==== DATA SUPPLIED ====
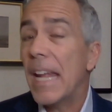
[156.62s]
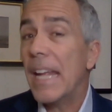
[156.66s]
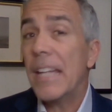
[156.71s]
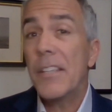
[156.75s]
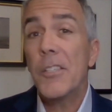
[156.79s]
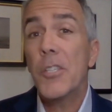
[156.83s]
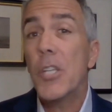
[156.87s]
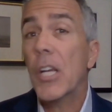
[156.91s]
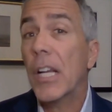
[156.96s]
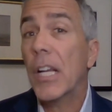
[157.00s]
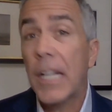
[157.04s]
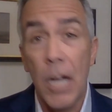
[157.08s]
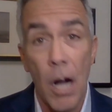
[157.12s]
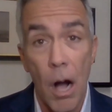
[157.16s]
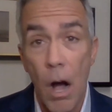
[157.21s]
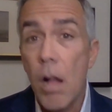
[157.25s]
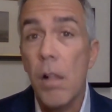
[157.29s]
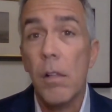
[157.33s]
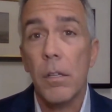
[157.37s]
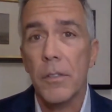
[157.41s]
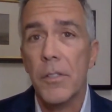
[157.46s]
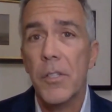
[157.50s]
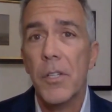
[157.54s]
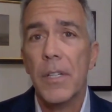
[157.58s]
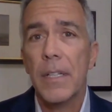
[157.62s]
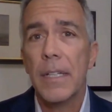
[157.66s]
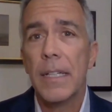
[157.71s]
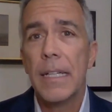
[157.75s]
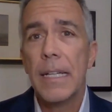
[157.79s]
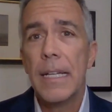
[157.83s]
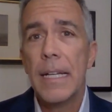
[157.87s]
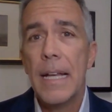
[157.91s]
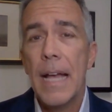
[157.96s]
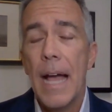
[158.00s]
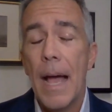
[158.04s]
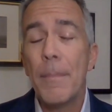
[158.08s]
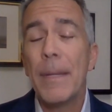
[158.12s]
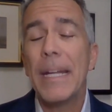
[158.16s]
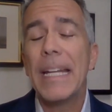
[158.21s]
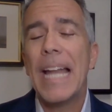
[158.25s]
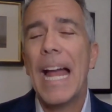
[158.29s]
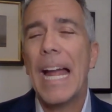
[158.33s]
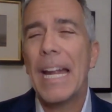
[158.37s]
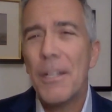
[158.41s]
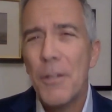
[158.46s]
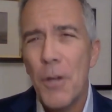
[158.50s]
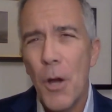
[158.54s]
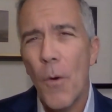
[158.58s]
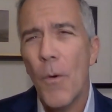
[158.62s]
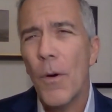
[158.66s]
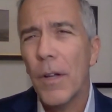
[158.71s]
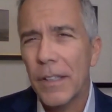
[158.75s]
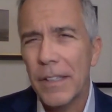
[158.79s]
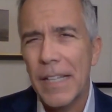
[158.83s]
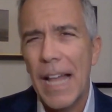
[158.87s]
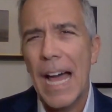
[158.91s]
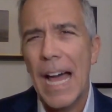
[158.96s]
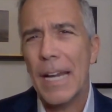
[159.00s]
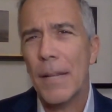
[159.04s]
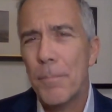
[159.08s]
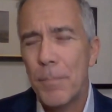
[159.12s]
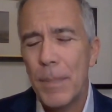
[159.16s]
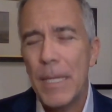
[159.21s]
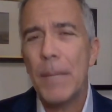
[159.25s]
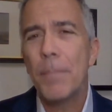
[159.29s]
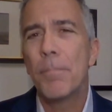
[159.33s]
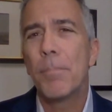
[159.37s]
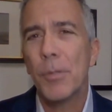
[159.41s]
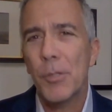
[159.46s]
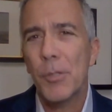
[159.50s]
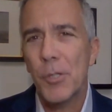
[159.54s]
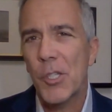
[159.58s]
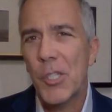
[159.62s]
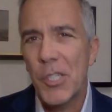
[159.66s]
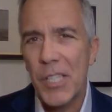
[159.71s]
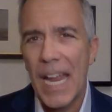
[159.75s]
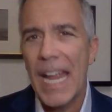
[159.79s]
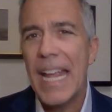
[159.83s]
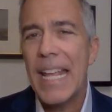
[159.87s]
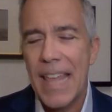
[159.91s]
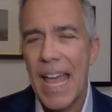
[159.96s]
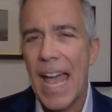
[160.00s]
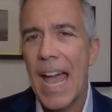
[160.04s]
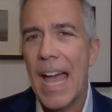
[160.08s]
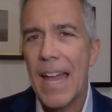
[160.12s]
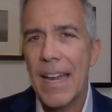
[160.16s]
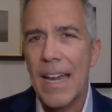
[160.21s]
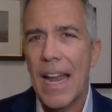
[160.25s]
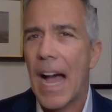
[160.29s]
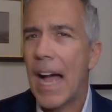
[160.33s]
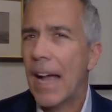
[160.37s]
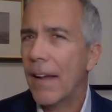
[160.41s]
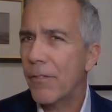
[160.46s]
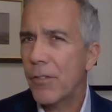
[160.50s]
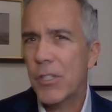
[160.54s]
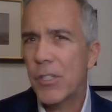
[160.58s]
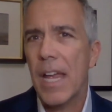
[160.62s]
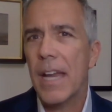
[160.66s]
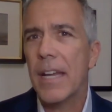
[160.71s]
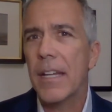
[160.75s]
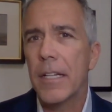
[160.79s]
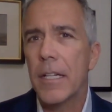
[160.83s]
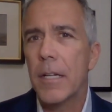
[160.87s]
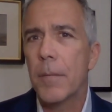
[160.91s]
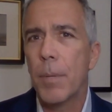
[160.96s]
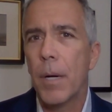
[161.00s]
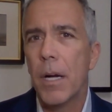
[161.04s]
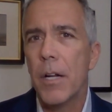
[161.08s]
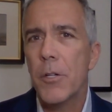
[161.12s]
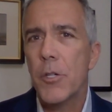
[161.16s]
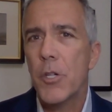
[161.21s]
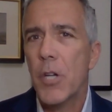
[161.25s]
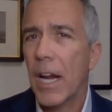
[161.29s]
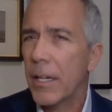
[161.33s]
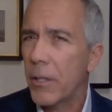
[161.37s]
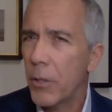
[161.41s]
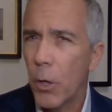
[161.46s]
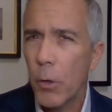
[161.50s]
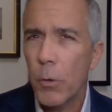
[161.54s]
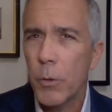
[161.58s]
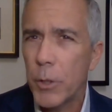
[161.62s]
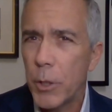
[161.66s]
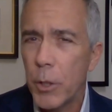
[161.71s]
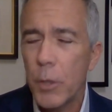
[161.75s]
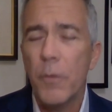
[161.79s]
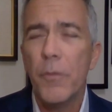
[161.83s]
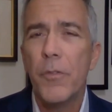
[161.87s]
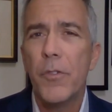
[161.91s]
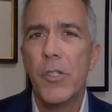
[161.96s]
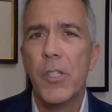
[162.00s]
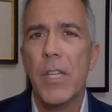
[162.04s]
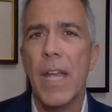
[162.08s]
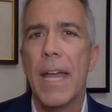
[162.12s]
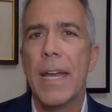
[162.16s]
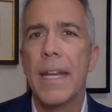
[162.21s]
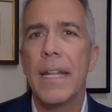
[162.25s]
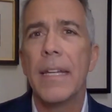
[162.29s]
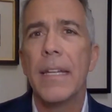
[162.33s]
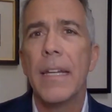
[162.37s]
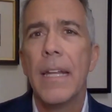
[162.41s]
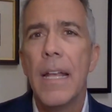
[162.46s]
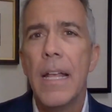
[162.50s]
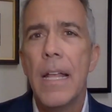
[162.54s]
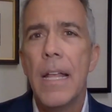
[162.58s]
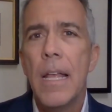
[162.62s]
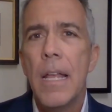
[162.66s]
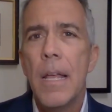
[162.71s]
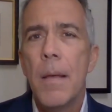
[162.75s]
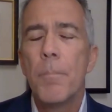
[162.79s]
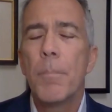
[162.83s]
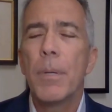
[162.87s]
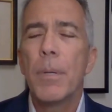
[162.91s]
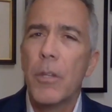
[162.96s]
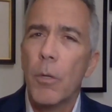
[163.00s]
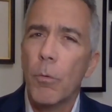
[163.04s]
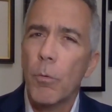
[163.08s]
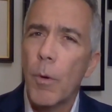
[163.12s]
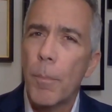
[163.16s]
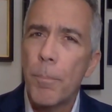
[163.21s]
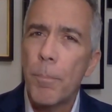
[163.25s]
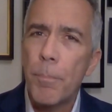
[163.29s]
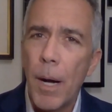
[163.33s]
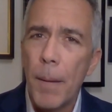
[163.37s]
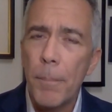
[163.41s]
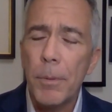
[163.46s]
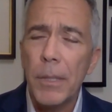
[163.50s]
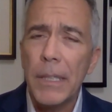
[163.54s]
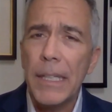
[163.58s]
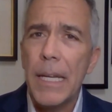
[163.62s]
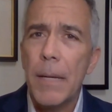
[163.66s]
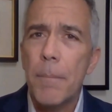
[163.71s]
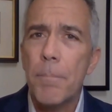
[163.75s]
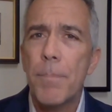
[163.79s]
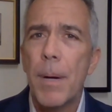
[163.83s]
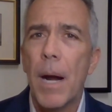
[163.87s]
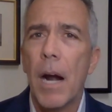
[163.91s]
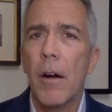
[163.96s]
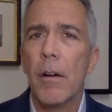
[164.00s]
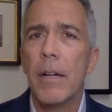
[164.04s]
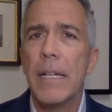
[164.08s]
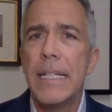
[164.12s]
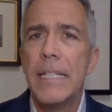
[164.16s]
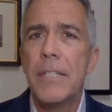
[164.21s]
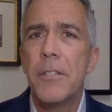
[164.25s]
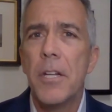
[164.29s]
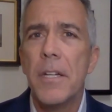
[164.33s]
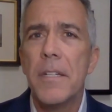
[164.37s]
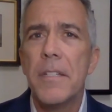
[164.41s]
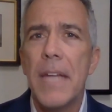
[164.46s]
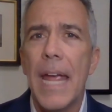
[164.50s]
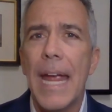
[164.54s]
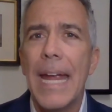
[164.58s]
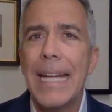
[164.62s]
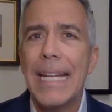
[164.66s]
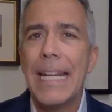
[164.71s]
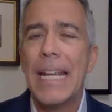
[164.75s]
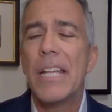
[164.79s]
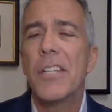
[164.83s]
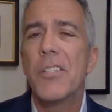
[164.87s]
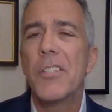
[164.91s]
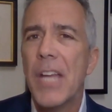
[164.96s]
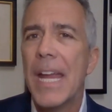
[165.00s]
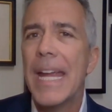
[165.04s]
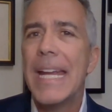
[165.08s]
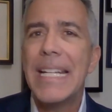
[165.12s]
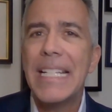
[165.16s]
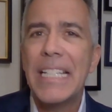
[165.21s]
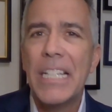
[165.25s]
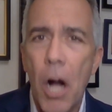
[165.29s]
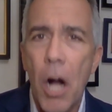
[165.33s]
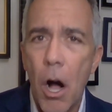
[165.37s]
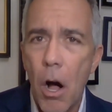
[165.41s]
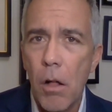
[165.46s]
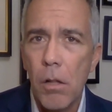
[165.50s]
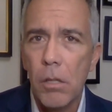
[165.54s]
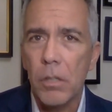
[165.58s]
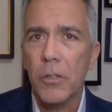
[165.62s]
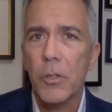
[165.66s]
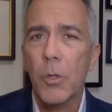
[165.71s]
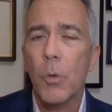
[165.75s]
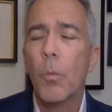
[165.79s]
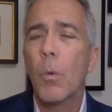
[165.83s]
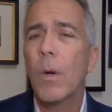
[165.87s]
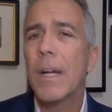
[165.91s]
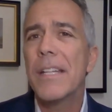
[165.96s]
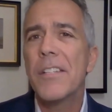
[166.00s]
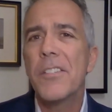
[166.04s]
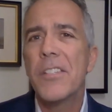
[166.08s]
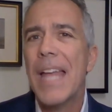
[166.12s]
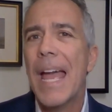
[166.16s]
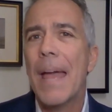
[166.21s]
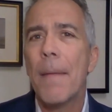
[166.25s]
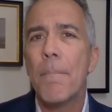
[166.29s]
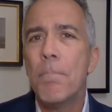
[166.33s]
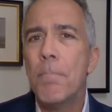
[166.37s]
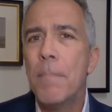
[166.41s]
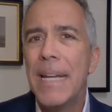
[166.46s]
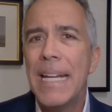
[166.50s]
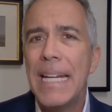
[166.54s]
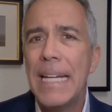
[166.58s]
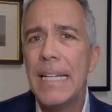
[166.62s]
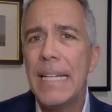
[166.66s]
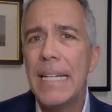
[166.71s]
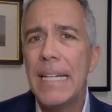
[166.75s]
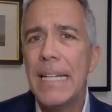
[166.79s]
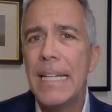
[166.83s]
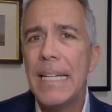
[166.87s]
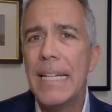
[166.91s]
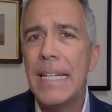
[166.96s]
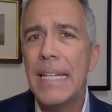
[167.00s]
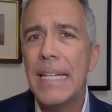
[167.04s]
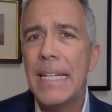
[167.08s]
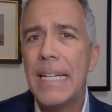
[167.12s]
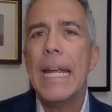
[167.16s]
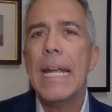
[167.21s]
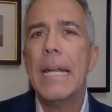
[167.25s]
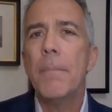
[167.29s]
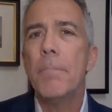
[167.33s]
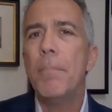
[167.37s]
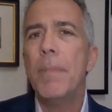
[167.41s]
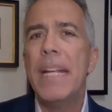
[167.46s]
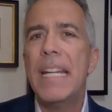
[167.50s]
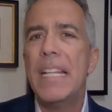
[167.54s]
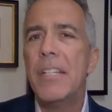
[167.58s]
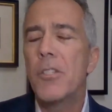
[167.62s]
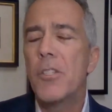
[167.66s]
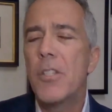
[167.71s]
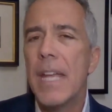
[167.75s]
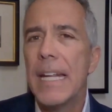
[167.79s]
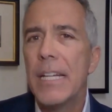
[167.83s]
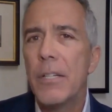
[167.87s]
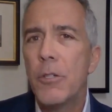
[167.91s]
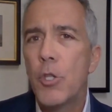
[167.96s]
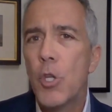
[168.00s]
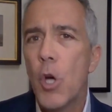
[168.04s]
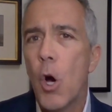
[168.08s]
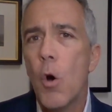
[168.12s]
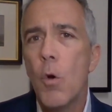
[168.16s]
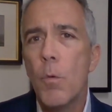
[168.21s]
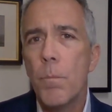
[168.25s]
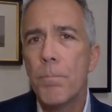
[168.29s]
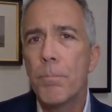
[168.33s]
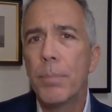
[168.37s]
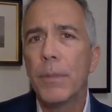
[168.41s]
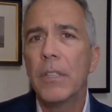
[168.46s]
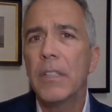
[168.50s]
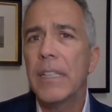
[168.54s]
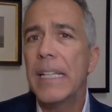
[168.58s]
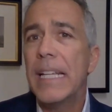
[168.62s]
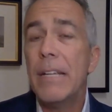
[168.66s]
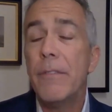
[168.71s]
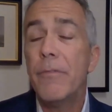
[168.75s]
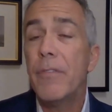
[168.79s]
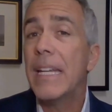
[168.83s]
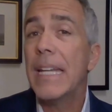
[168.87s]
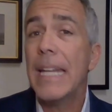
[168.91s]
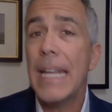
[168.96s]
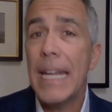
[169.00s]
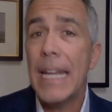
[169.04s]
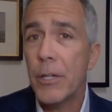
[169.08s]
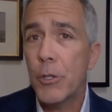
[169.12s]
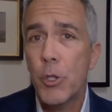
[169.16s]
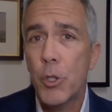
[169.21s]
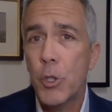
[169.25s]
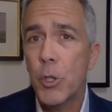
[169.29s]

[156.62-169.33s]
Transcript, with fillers: it's a cult. I mean, I know a lot of people say that. I've said it a bunch. I know you've said it. But the Republican Party today is a cult. What does that mean? It means they don't believe in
====
Word for word, write out the whole listing, keeping none of the pictures.

→ **EXERCISE RESULT**
[156.62s]
[156.66s]
[156.71s]
[156.75s]
[156.79s]
[156.83s]
[156.87s]
[156.91s]
[156.96s]
[157.00s]
[157.04s]
[157.08s]
[157.12s]
[157.16s]
[157.21s]
[157.25s]
[157.29s]
[157.33s]
[157.37s]
[157.41s]
[157.46s]
[157.50s]
[157.54s]
[157.58s]
[157.62s]
[157.66s]
[157.71s]
[157.75s]
[157.79s]
[157.83s]
[157.87s]
[157.91s]
[157.96s]
[158.00s]
[158.04s]
[158.08s]
[158.12s]
[158.16s]
[158.21s]
[158.25s]
[158.29s]
[158.33s]
[158.37s]
[158.41s]
[158.46s]
[158.50s]
[158.54s]
[158.58s]
[158.62s]
[158.66s]
[158.71s]
[158.75s]
[158.79s]
[158.83s]
[158.87s]
[158.91s]
[158.96s]
[159.00s]
[159.04s]
[159.08s]
[159.12s]
[159.16s]
[159.21s]
[159.25s]
[159.29s]
[159.33s]
[159.37s]
[159.41s]
[159.46s]
[159.50s]
[159.54s]
[159.58s]
[159.62s]
[159.66s]
[159.71s]
[159.75s]
[159.79s]
[159.83s]
[159.87s]
[159.91s]
[159.96s]
[160.00s]
[160.04s]
[160.08s]
[160.12s]
[160.16s]
[160.21s]
[160.25s]
[160.29s]
[160.33s]
[160.37s]
[160.41s]
[160.46s]
[160.50s]
[160.54s]
[160.58s]
[160.62s]
[160.66s]
[160.71s]
[160.75s]
[160.79s]
[160.83s]
[160.87s]
[160.91s]
[160.96s]
[161.00s]
[161.04s]
[161.08s]
[161.12s]
[161.16s]
[161.21s]
[161.25s]
[161.29s]
[161.33s]
[161.37s]
[161.41s]
[161.46s]
[161.50s]
[161.54s]
[161.58s]
[161.62s]
[161.66s]
[161.71s]
[161.75s]
[161.79s]
[161.83s]
[161.87s]
[161.91s]
[161.96s]
[162.00s]
[162.04s]
[162.08s]
[162.12s]
[162.16s]
[162.21s]
[162.25s]
[162.29s]
[162.33s]
[162.37s]
[162.41s]
[162.46s]
[162.50s]
[162.54s]
[162.58s]
[162.62s]
[162.66s]
[162.71s]
[162.75s]
[162.79s]
[162.83s]
[162.87s]
[162.91s]
[162.96s]
[163.00s]
[163.04s]
[163.08s]
[163.12s]
[163.16s]
[163.21s]
[163.25s]
[163.29s]
[163.33s]
[163.37s]
[163.41s]
[163.46s]
[163.50s]
[163.54s]
[163.58s]
[163.62s]
[163.66s]
[163.71s]
[163.75s]
[163.79s]
[163.83s]
[163.87s]
[163.91s]
[163.96s]
[164.00s]
[164.04s]
[164.08s]
[164.12s]
[164.16s]
[164.21s]
[164.25s]
[164.29s]
[164.33s]
[164.37s]
[164.41s]
[164.46s]
[164.50s]
[164.54s]
[164.58s]
[164.62s]
[164.66s]
[164.71s]
[164.75s]
[164.79s]
[164.83s]
[164.87s]
[164.91s]
[164.96s]
[165.00s]
[165.04s]
[165.08s]
[165.12s]
[165.16s]
[165.21s]
[165.25s]
[165.29s]
[165.33s]
[165.37s]
[165.41s]
[165.46s]
[165.50s]
[165.54s]
[165.58s]
[165.62s]
[165.66s]
[165.71s]
[165.75s]
[165.79s]
[165.83s]
[165.87s]
[165.91s]
[165.96s]
[166.00s]
[166.04s]
[166.08s]
[166.12s]
[166.16s]
[166.21s]
[166.25s]
[166.29s]
[166.33s]
[166.37s]
[166.41s]
[166.46s]
[166.50s]
[166.54s]
[166.58s]
[166.62s]
[166.66s]
[166.71s]
[166.75s]
[166.79s]
[166.83s]
[166.87s]
[166.91s]
[166.96s]
[167.00s]
[167.04s]
[167.08s]
[167.12s]
[167.16s]
[167.21s]
[167.25s]
[167.29s]
[167.33s]
[167.37s]
[167.41s]
[167.46s]
[167.50s]
[167.54s]
[167.58s]
[167.62s]
[167.66s]
[167.71s]
[167.75s]
[167.79s]
[167.83s]
[167.87s]
[167.91s]
[167.96s]
[168.00s]
[168.04s]
[168.08s]
[168.12s]
[168.16s]
[168.21s]
[168.25s]
[168.29s]
[168.33s]
[168.37s]
[168.41s]
[168.46s]
[168.50s]
[168.54s]
[168.58s]
[168.62s]
[168.66s]
[168.71s]
[168.75s]
[168.79s]
[168.83s]
[168.87s]
[168.91s]
[168.96s]
[169.00s]
[169.04s]
[169.08s]
[169.12s]
[169.16s]
[169.21s]
[169.25s]
[169.29s]

[156.62-169.33s]
Transcript, with fillers: it's a cult. I mean, I know a lot of people say that. I've said it a bunch. I know you've said it. But the Republican Party today is a cult. What does that mean? It means they don't believe in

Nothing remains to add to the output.